Dive Brief:
- Cornell University and IBM will undertake a shared research project relying on genetic sequencing and Big-Data analyses of cow's milk, the Cornell Chronicle reported last week.
- In sequencing cow's milk, researchers believe they can better recognize diversions in food microbiomes. Additional studies thought to benefit the food supply chain and cold chain transport should result.
- Artificial intelligence and machine learning will be applied to the research process in hopes of gaining insight into the appearance and interaction of microorganisms within a food environment.
Dive Insight:
The cold chain continues to vex logistics experts who strive to maintain it, both for food and pharmaceutical transport. Between an expanding global market and the sheer variety of foods and medications now available, five separate temperature zones are required, ranging from 35 to 77 degrees. Milk must be kept between 32-36 degrees to maintain its best flavor.
Establishing a baseline for the genetic makeup of normal, raw milk will help producers make the milk-production faster and more efficient. Understanding the genetic code of normal milk will also help producers identify bad milk before it gets to the consumer, thus better ensuring product quality.

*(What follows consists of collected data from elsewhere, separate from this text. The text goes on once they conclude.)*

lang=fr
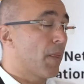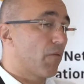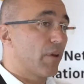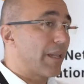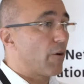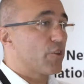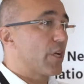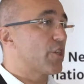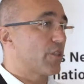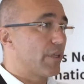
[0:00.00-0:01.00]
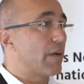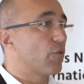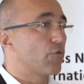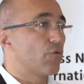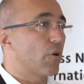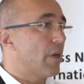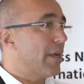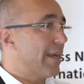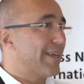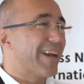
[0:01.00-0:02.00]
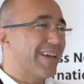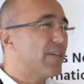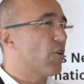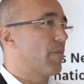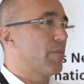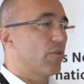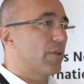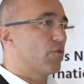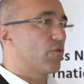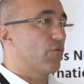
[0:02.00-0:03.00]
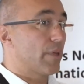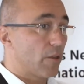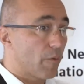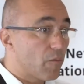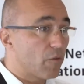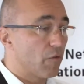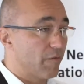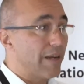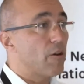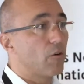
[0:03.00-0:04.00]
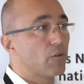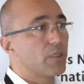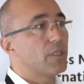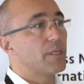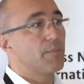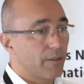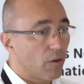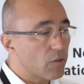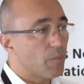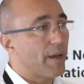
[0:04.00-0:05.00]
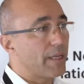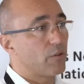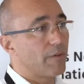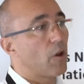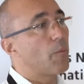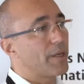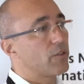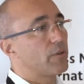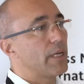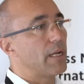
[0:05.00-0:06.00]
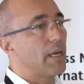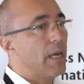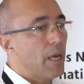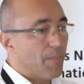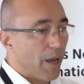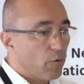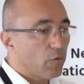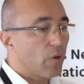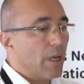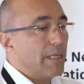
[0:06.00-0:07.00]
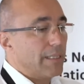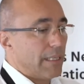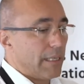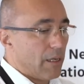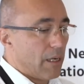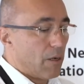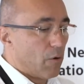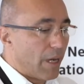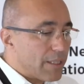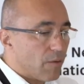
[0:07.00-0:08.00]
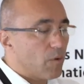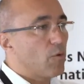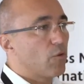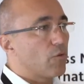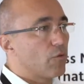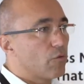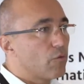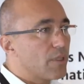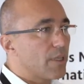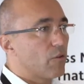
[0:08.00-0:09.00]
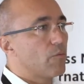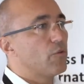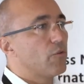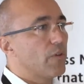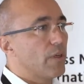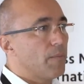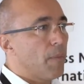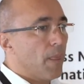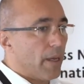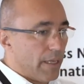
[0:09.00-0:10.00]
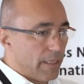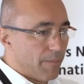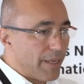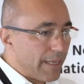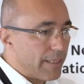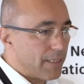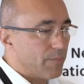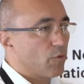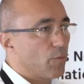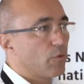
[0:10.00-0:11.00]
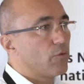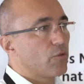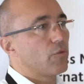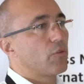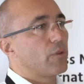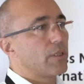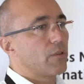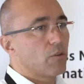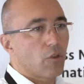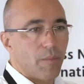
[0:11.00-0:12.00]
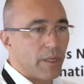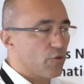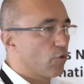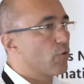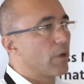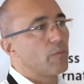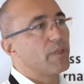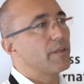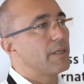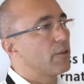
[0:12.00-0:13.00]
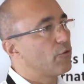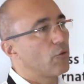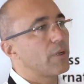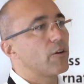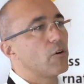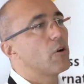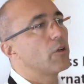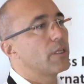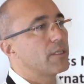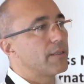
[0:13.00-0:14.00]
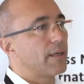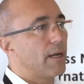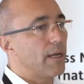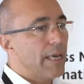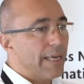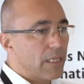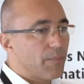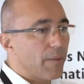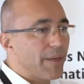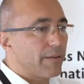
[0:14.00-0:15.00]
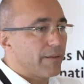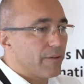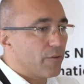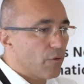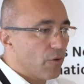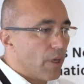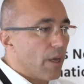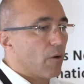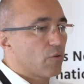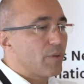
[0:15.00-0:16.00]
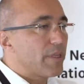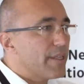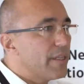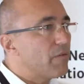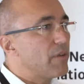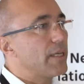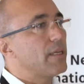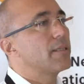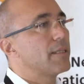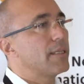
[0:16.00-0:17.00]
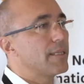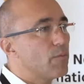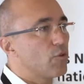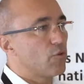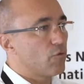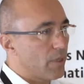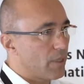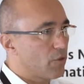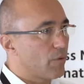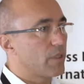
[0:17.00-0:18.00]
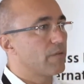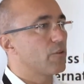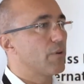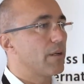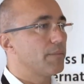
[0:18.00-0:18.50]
En fait, la recherche, c'est une aventure et il y a énormément d'émotions, il y a énormément de valeurs aussi qui transparaissent, de valeurs personnelles. Par contre, c'est le rassemblement de toute cette communauté et des mécanismes de production de connaissances, comme les journaux à comité de lecture, les colloques, etc., qui permettent de ensuite niveler ces émotions qui sont individuelles.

Cornell and IBM's new project is something all supply chain managers in the food industry can learn from: Understanding the genetic makeup of good food and monitoring it for quality assurance purposes can allow supply chain managers to move products more quickly down the supply chain. This also allows producers to notify consumers that the food has been scientifically verified as safe to eat. This kind of quality assurance may increase the consumer base as well as improve and solidify the producer's reputation in its industry.